Q. Along those lines, how important is character, a young prospect’s value decisions off the field?
A. It means so much. The personal gets awfully, awfully heavy. I tell you, we lose so many talented players from bad girlfriends, bad wives, bad habits, drugs, alcohol; all the ills of modern life. We definitely lose more players from those things than from a lack of physical ability.
Q. Put it this way: Have you ever had a player who’s had bad off-field habits, but still managed to become a major leaguer through his sheer athleticism on the field?
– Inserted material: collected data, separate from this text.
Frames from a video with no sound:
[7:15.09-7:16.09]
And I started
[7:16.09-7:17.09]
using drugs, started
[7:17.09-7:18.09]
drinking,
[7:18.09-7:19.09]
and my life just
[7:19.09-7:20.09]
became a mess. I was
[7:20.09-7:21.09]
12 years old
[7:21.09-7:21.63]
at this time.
A. (laughs). Oh, no. If a young man has bad off-field habits, he’ll be a minor leaguer, and he won’t be a minor leaguer for long. You have to ask, “Would you want your daughter to date him?” That answer tells you a lot.
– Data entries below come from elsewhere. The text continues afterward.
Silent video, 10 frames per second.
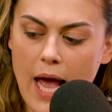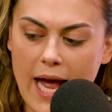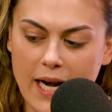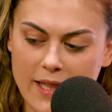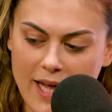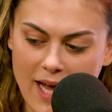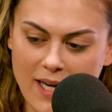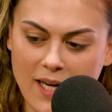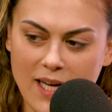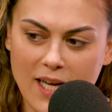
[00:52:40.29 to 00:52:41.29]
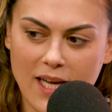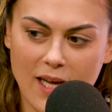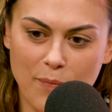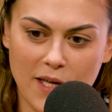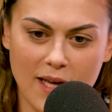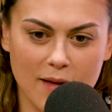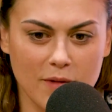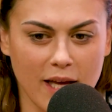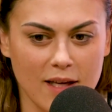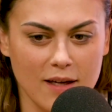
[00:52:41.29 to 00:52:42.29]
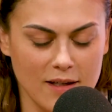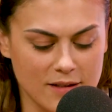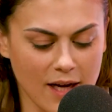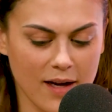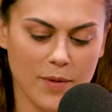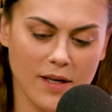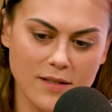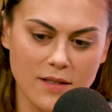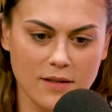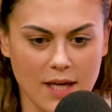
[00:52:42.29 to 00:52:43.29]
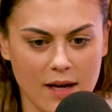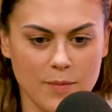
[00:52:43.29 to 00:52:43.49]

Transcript: and then it became like tiny bit easier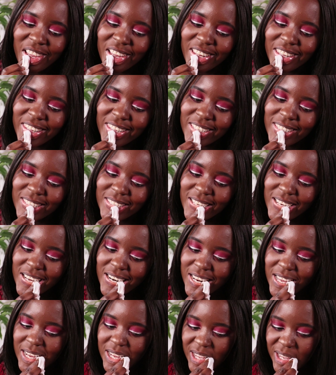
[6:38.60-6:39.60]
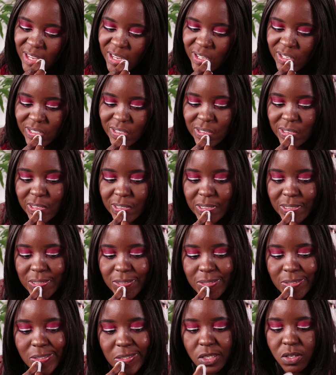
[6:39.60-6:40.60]
this color is
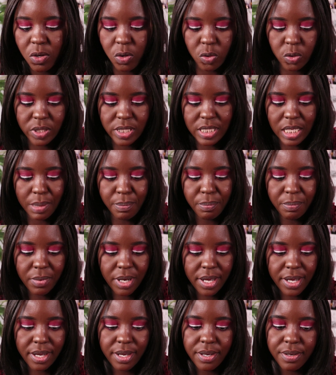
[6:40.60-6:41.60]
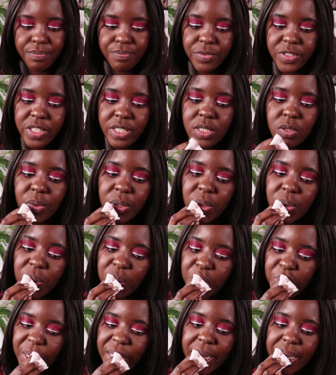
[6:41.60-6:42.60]
so awesome um, just when
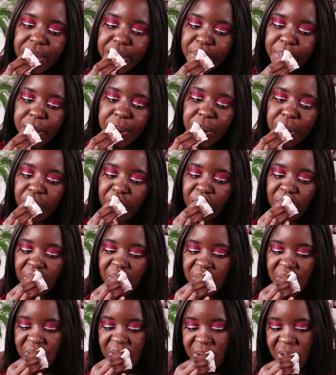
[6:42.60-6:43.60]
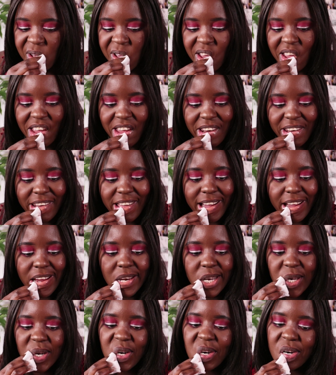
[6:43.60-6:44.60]
looking at it and
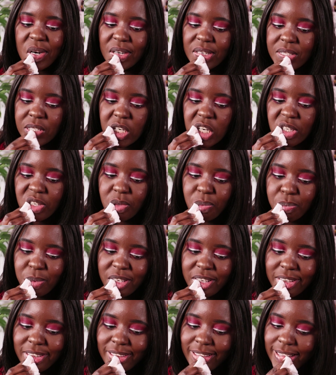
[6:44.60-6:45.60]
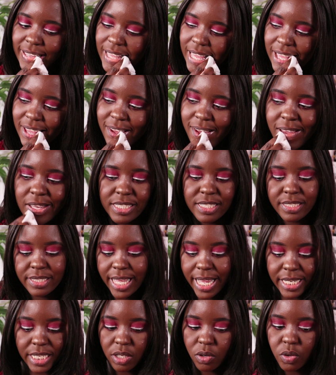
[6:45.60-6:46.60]
I know it's going to be
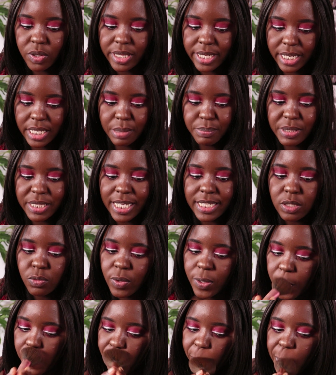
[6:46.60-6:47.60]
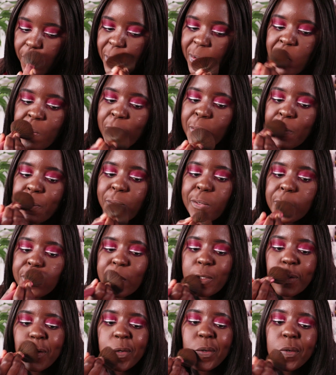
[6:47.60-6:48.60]
stunning on the lips as well
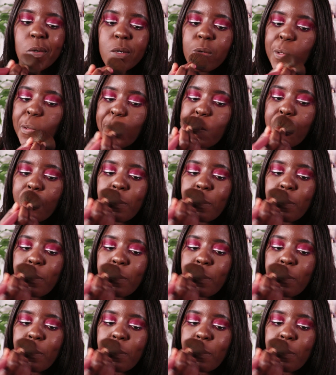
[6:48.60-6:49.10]
so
Q. On the other side, are there any players who stand out in your mind for the fact that their good character and habits allowed them to overachieve on the major league level?
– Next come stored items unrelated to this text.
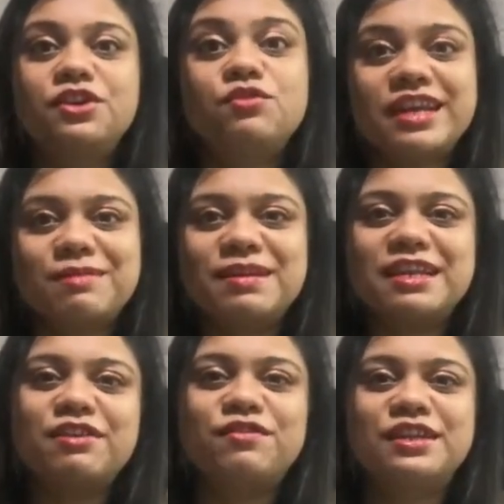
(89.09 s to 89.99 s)
treatment
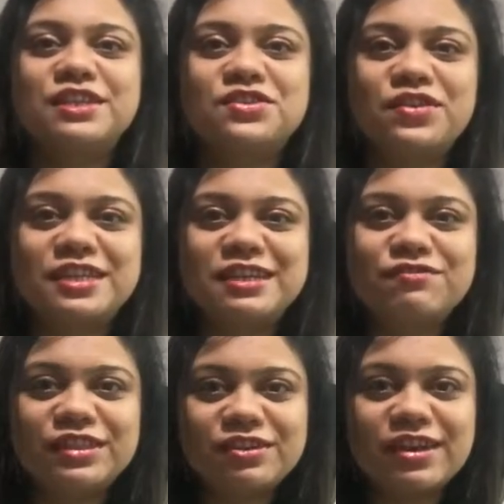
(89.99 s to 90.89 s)
if it is written
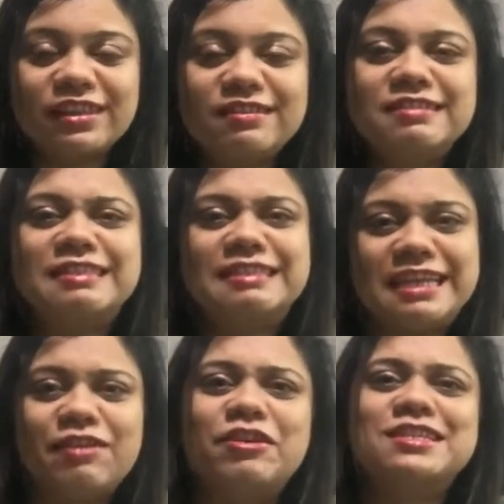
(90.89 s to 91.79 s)
with a rather
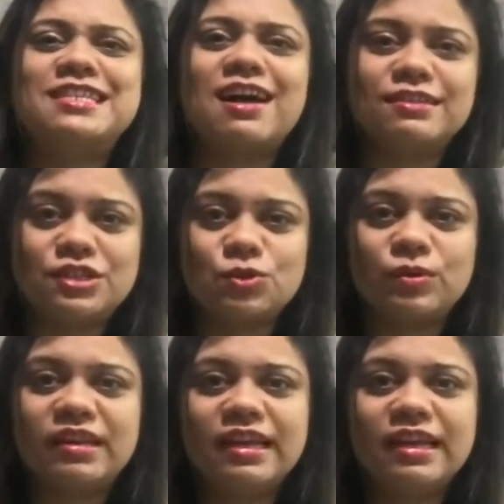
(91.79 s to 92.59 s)
serious undertone.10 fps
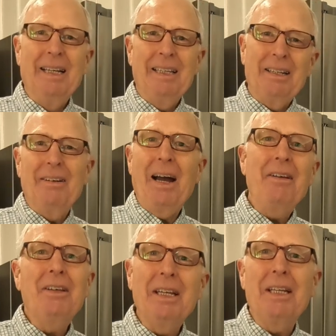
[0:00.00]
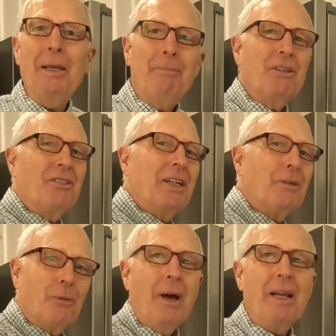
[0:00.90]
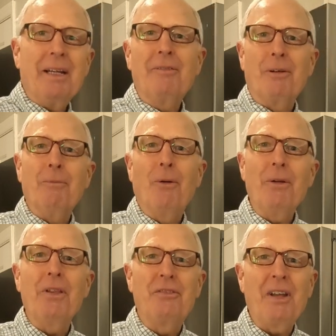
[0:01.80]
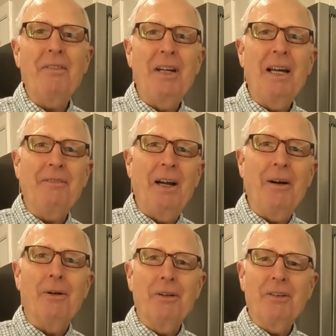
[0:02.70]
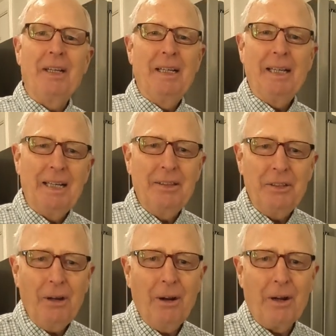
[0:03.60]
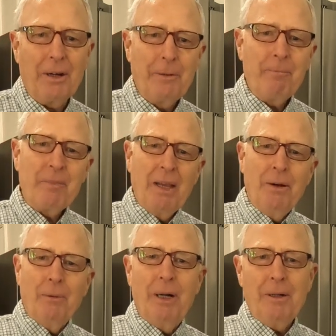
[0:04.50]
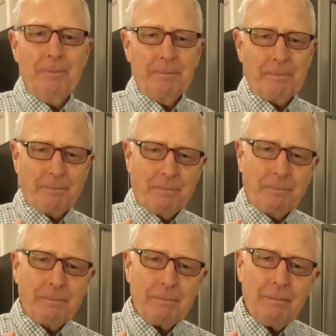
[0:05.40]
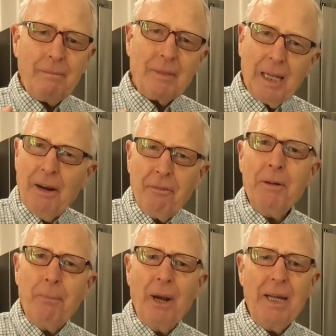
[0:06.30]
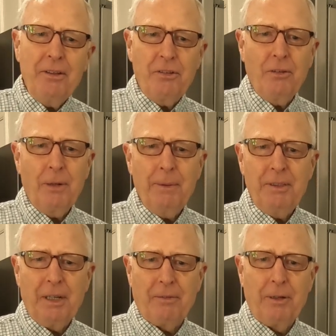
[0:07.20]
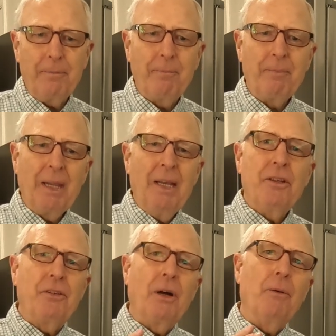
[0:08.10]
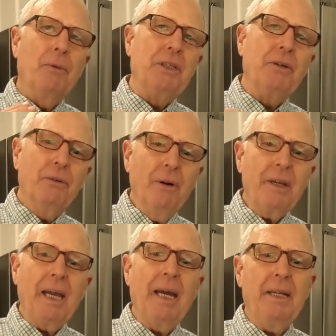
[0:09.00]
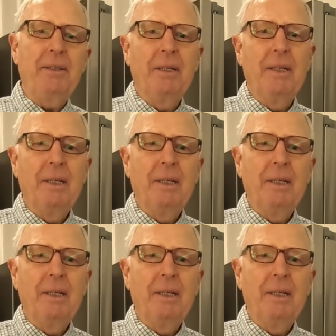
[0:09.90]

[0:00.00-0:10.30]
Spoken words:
You know, how are you going to keep this thing running for more than 7.5 hours in the dark? Well, every brand is a little bit different. So when you look at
A. I have to go back to Mark Lemke, who was drafted in the 27th round (in 1983). We thought he was going to be a backup middle infielder. Boy, did he surprise us. He just didn’t know how to give in.
In the minor leagues, Bobby Dews, who’s now our bullpen coach, would do drills and drills for guys like Glenn Hubbard because he knew the young man could take the extra work. Later, in Macon, as a manager, Glenn put in the extra work to develop Marcus Giles.
The landscape of professional baseball is littered with phenoms who went off the tracks due to poor decision-making, low self-esteem, peer pressure, fear of success, etc. The primary mechanism that major league organizations employ to judge mental and emotional makeup is history. Ideally, organizations want a knowledge of the prospect from the cradle. Finding and keeping track of young prospects is an important part of the scouting and selection process.
What is baseball talent?
Talent can be viewed as illustrated as three intersecting circles representing physical abilities, movement patterns (mechanics) and mental attitude and approach.
It is possible that three players, all exhibiting the same performance as quantified by their statistics, do not possess the same “talent makeup.”
As an example, one player may have greater physical abilities and okay mechanics and okay mental approach/makeup.
Another player may have superior technique/mechanics yet less than optimal physical capabilities and mental approach.
The third player may have a superior mental approach with okay physical attributes and mechanics.
The three “talent makeups” are illustrated in these three diagrams.
The area formed by the intersection of the three circles represents the amount of “baseball talent” each player possesses. Because each produces the same statistics (performance), the areas of these three baseball talents are equal (amount of baseball talent).
Using the same illustrative principles, the difference between an average player and a super player is represented by the diagram to the right.
Player improvement occurs when the circles move closer to overlapping with each other.
Consistently hitting major league pitching for both power and average may be most difficult thing to achieve in sports.
The key word here is consistently. And what illustrates the difficulty of hitting major league pitching is the small difference. As described by Bill James (Moneyball, page 68), “…. the difference between a .300 hitter and a .275 hitter “is one hit every two weeks.”